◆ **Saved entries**
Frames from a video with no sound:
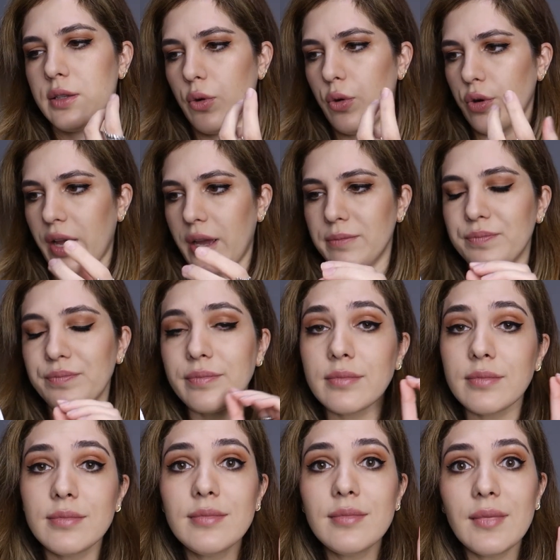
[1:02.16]
so okay.
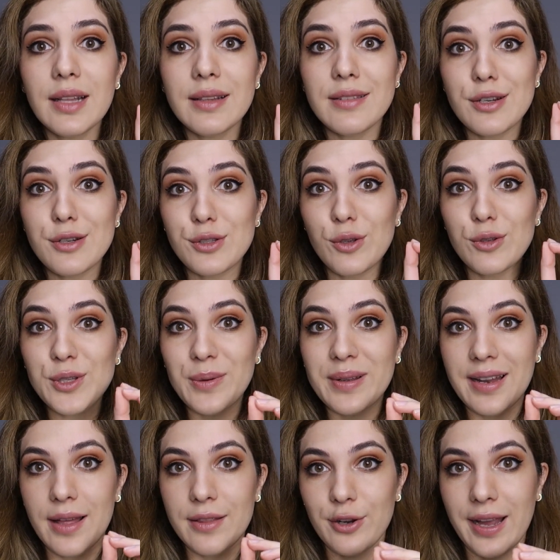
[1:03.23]
There is also
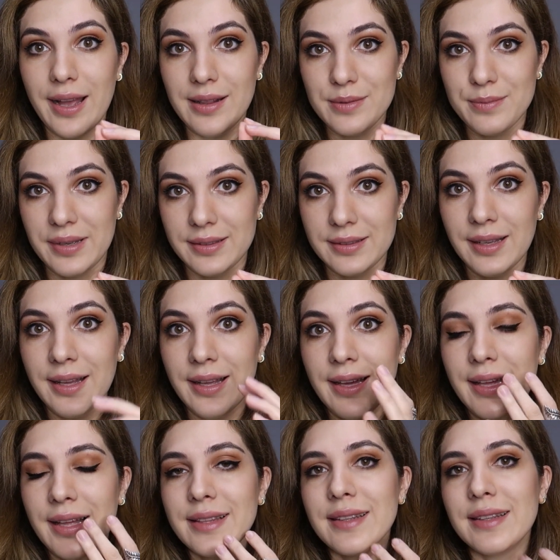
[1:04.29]
another element
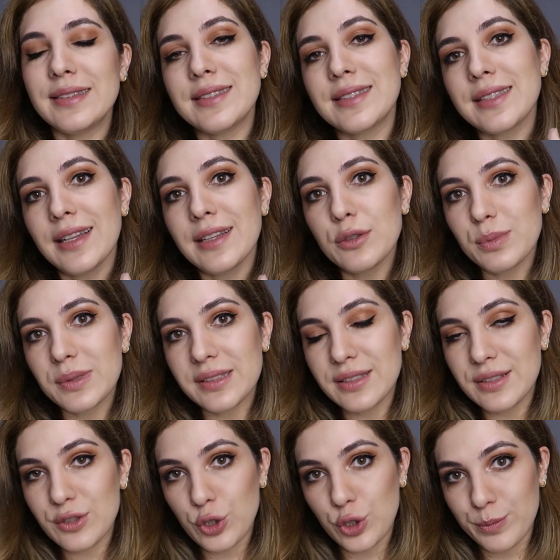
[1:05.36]
that is a little bit
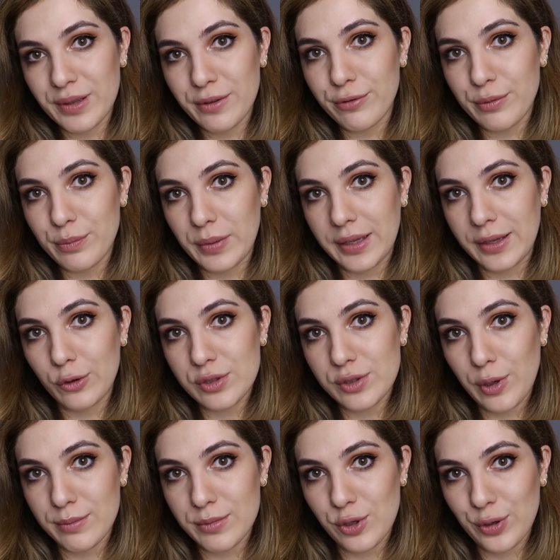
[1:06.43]
disturbing for me.
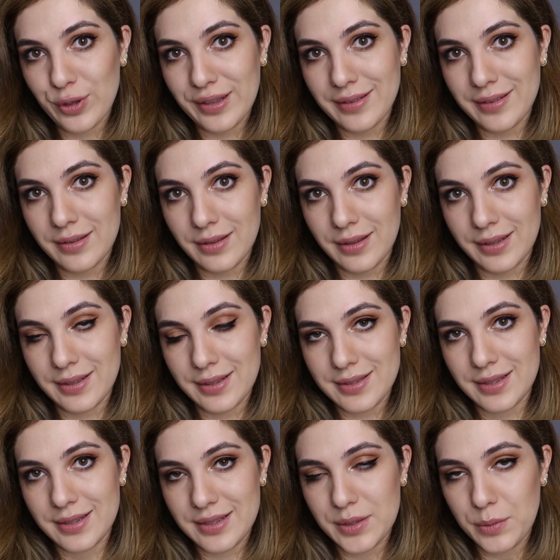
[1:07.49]
So I'm talking like
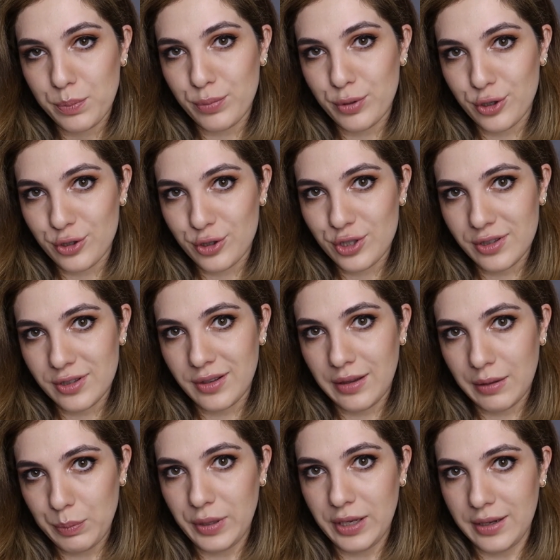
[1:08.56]
it's it's a
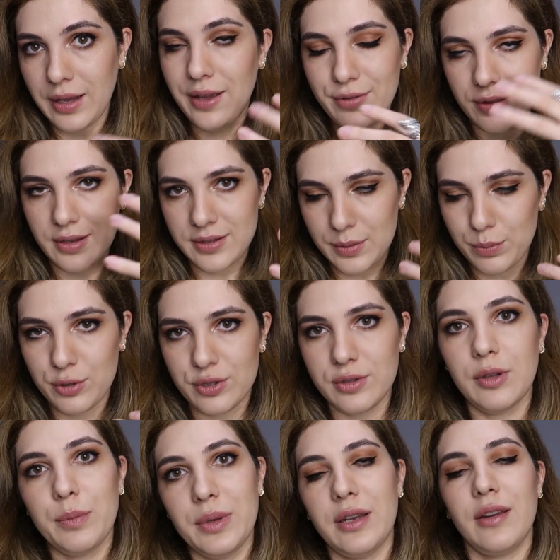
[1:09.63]
personal opinion. Everything is a
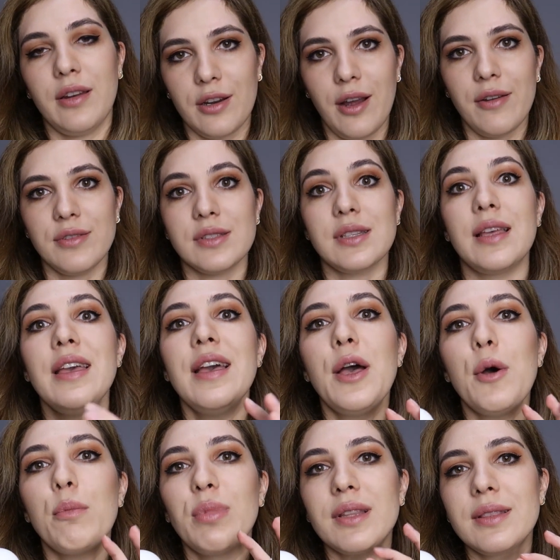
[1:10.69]
personal opinion here, obviously.
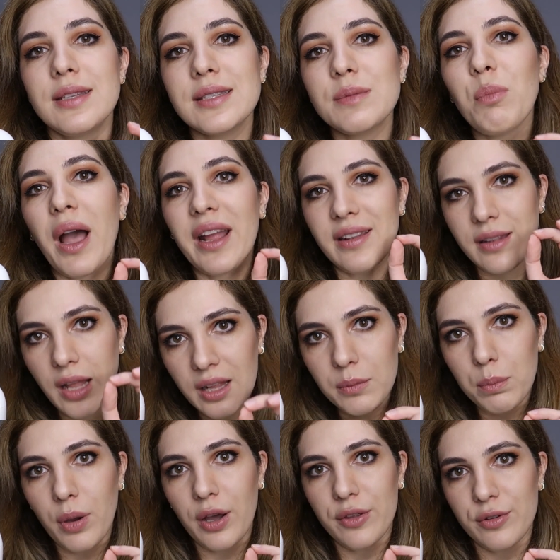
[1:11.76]
But this might
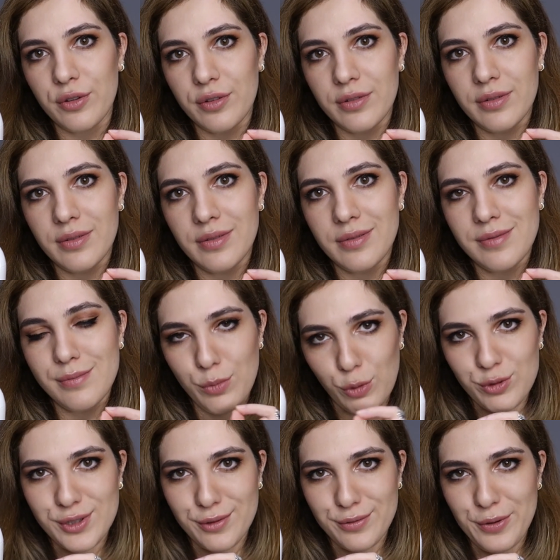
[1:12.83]
not bother
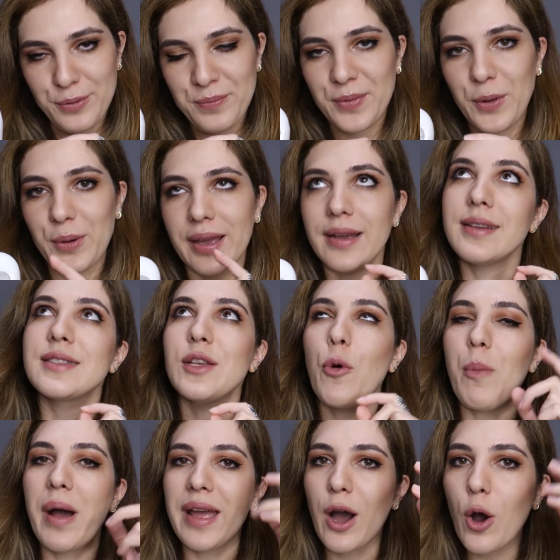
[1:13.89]
most of you. Okay, so
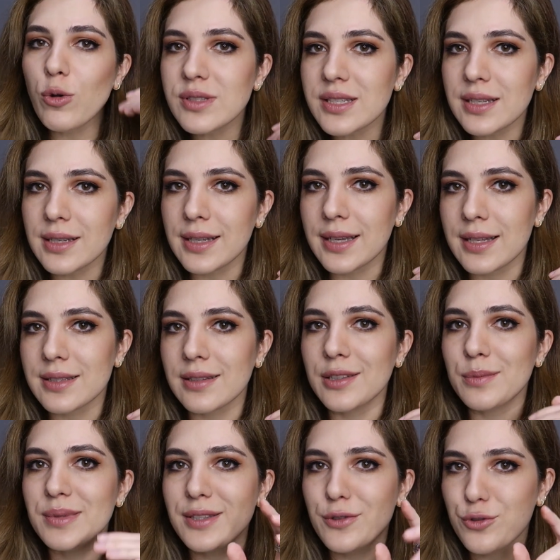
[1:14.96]
my OCD gets a
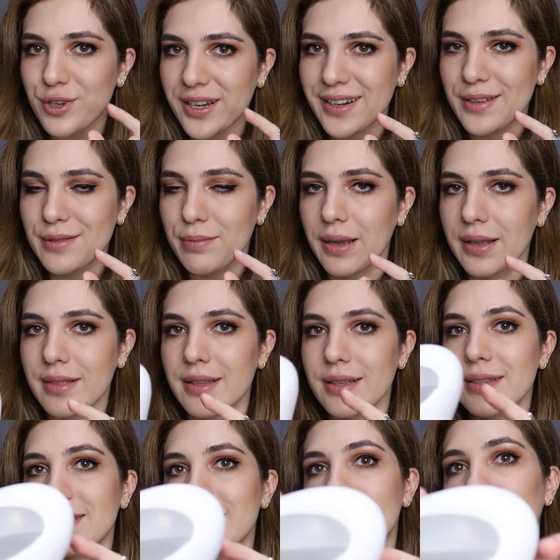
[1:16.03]
little bit triggered by
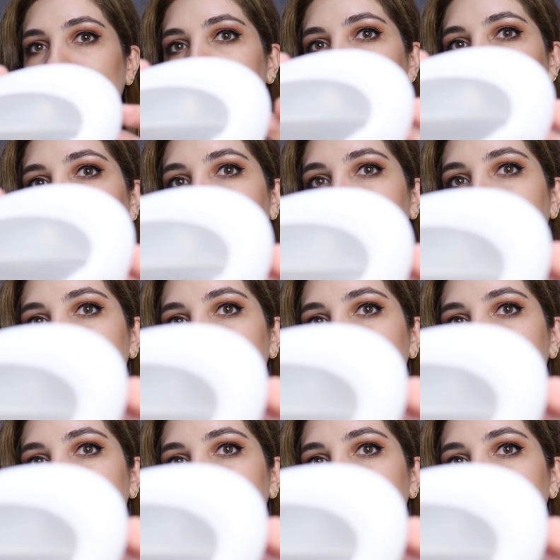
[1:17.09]
this, by the fact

◆ **PROBLEM REQUIREMENTS**
Print each record exactly as it stands, skipping the pictures.

◆ **COMPLETED EXERCISE**
Frames from a video with no sound:
[1:02.16]
so okay.
[1:03.23]
There is also
[1:04.29]
another element
[1:05.36]
that is a little bit
[1:06.43]
disturbing for me.
[1:07.49]
So I'm talking like
[1:08.56]
it's it's a
[1:09.63]
personal opinion. Everything is a
[1:10.69]
personal opinion here, obviously.
[1:11.76]
But this might
[1:12.83]
not bother
[1:13.89]
most of you. Okay, so
[1:14.96]
my OCD gets a
[1:16.03]
little bit triggered by
[1:17.09]
this, by the fact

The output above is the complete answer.